J’avais un Télécran lorsque j’étais enfant. Je pouvais passer des heures à dessiner, à essayer d’en comprendre la magie. Le plus grand défi consistait à tracer des cercles. Une fois l’oeuvre accomplie (ou ratée), secouer le Télécran faisait disparaître l’image. Un jeu vain, donc, dont l’équation magique s’est résolue lorsque mon pied est passé au travers de l’écran, révélant une épaisse crème dorée (probablement toxique sur le modèle d’origine).

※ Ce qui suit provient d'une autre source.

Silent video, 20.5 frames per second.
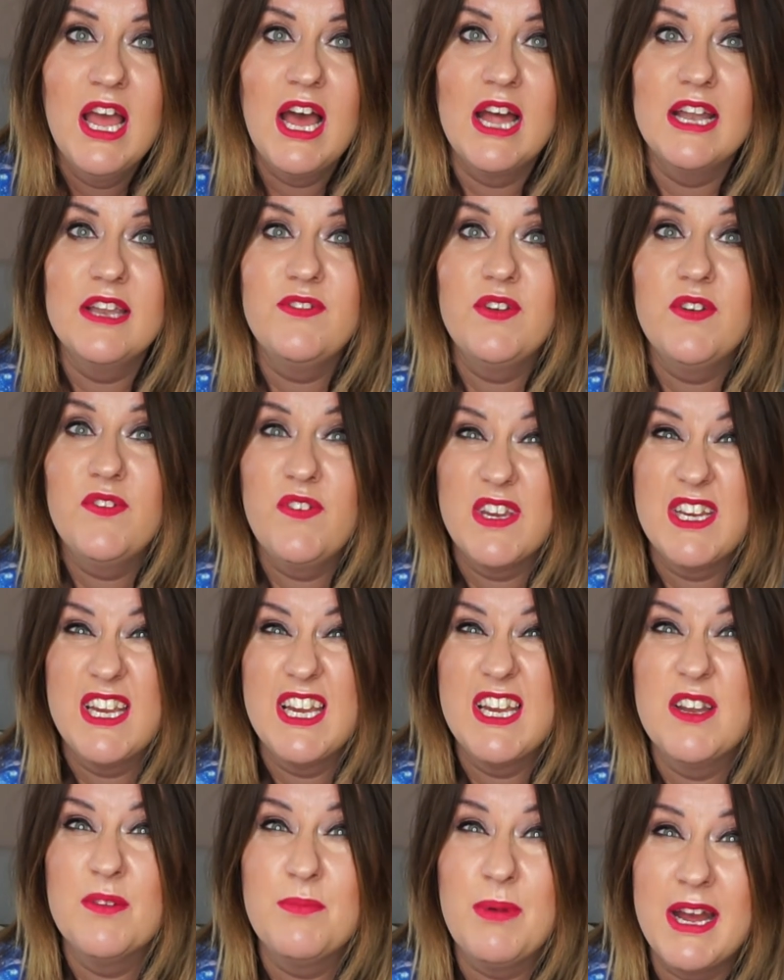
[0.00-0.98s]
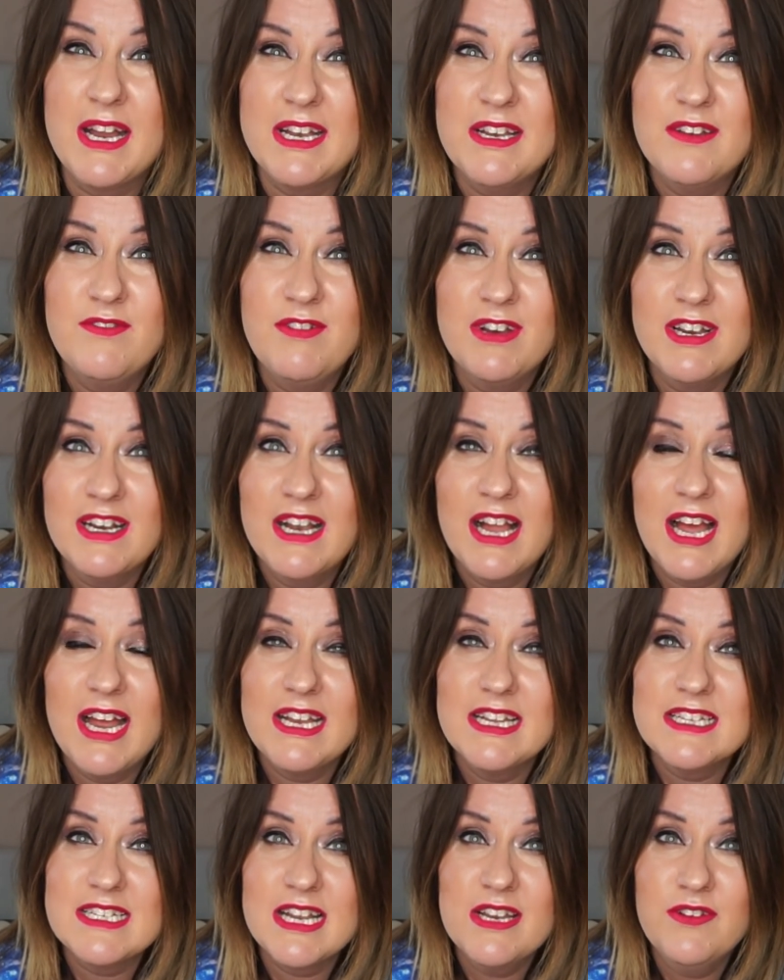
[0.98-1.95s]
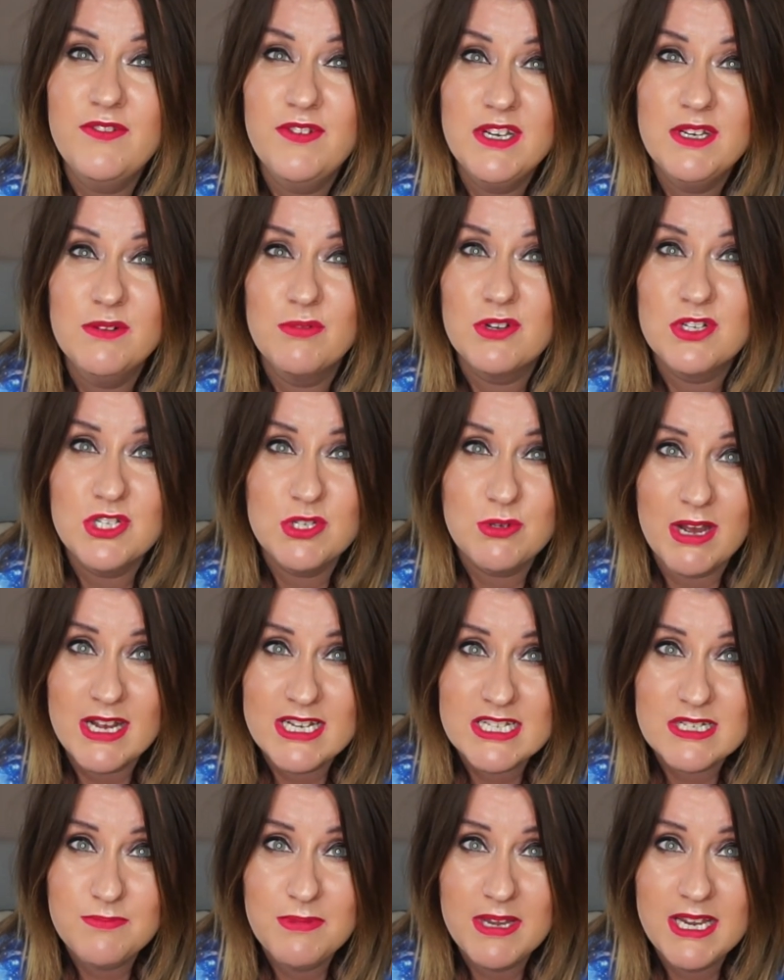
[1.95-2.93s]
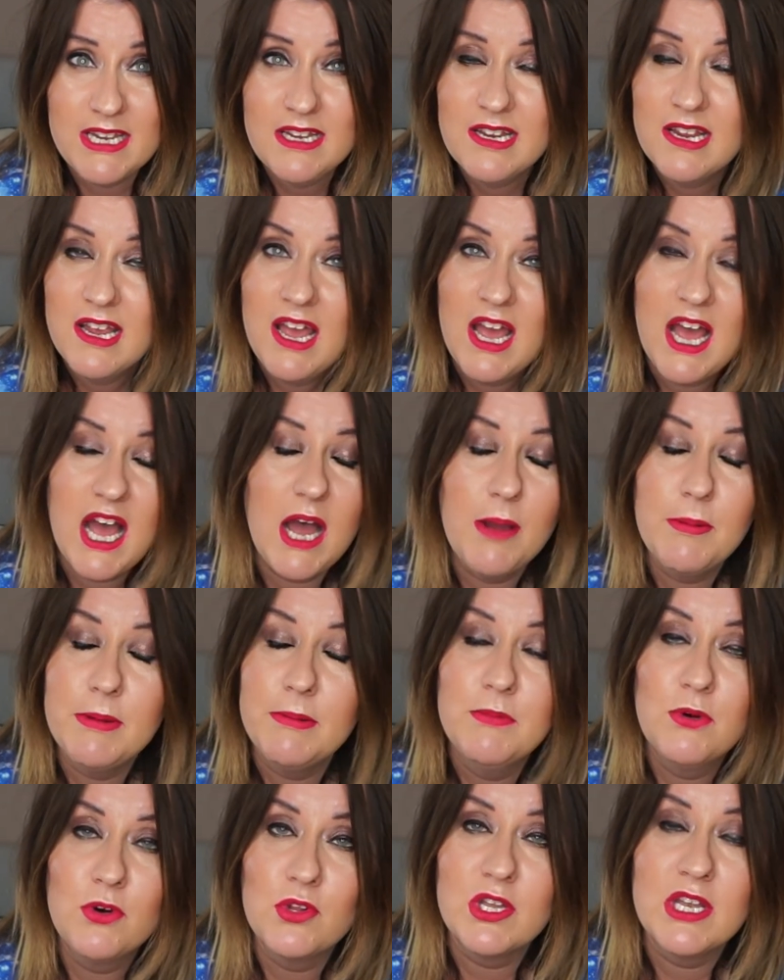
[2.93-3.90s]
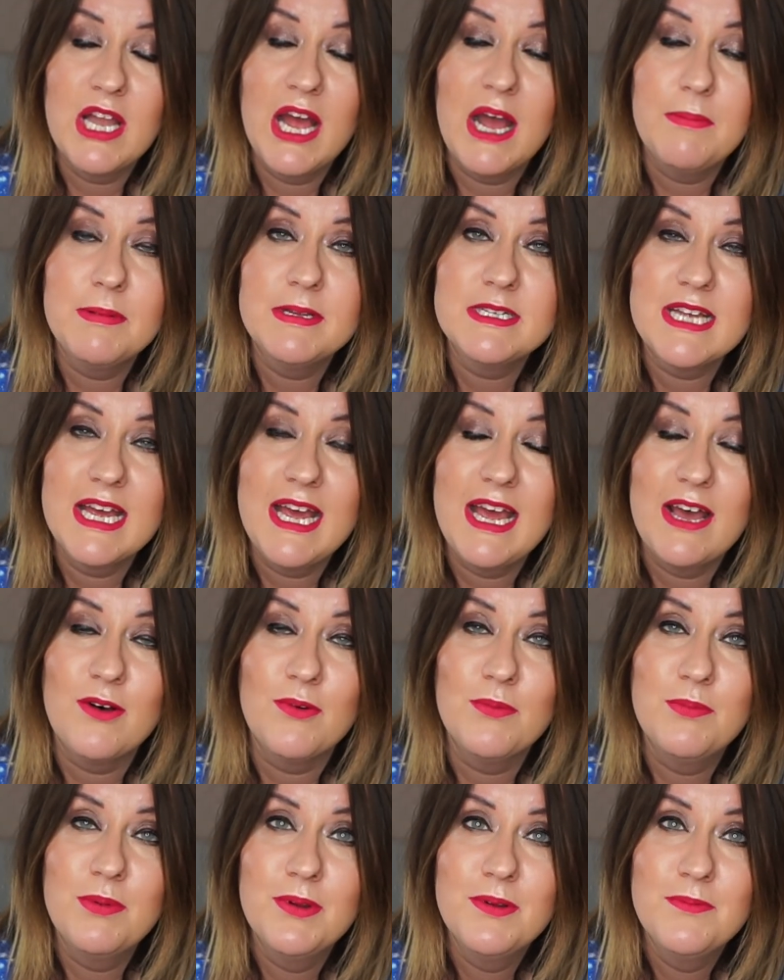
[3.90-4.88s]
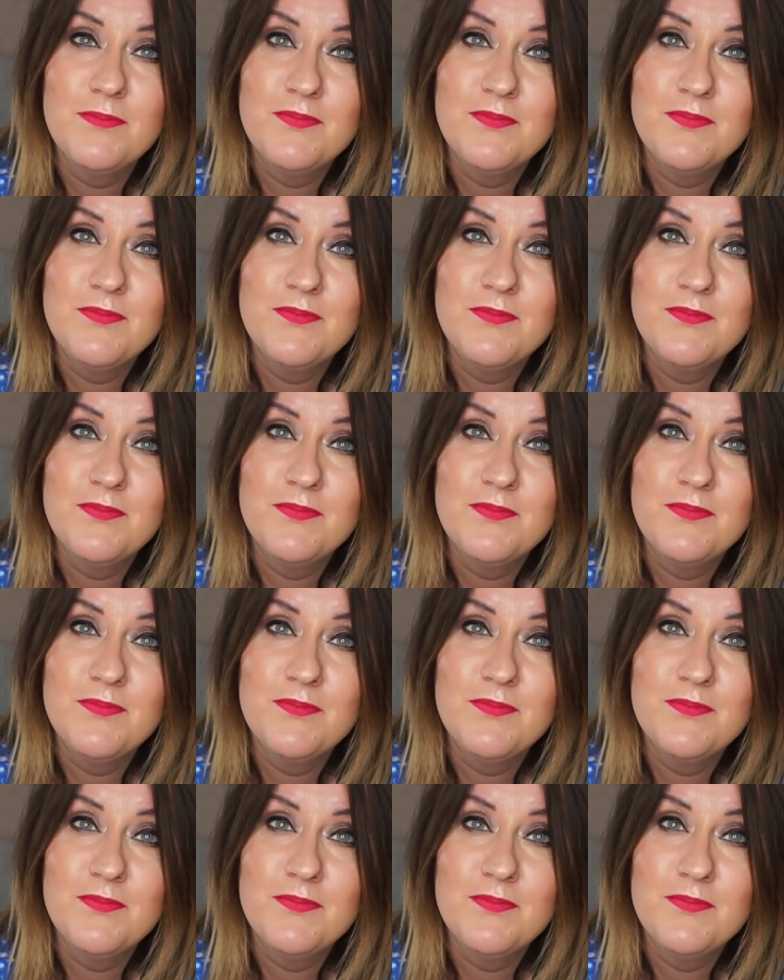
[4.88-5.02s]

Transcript: and if you're thinking of buying a ring light and there's anything you want to ask me, I'll be more than happy to help.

Lorsque j’ai remis la main sur un Télécran, trente ans plus tard, je n’y ai pas passé des heures. J’ignore si ma perception du temps a changé (tout s’est accéléré) ou si le jeu m’ennuie. La réponse est probablement : la somme des deux.
L’écran qui crame mon temps en ce moment est celui de la tablette où je regarde des séries. Bones, 12 saisons,246 épisodes de 46 minutes. J’en ai regardé 29, ça avance bien. Les histoires d’amour bourgeonnent tranquillou. On apprend la patience en révisant son vocabulaire (heureusement, je regarde en VO) anglais. Avec un peu de chance, j’aurais le temps visionner tous les épisodes avant la fin du confinement.
Il est important de se fixer des objectifs, et un cadre, nous a-t-on dit, pour réussir son confinement. Voilà qui est fait.
Bon lundi chômé mes amis, et lavez-vous les coudes.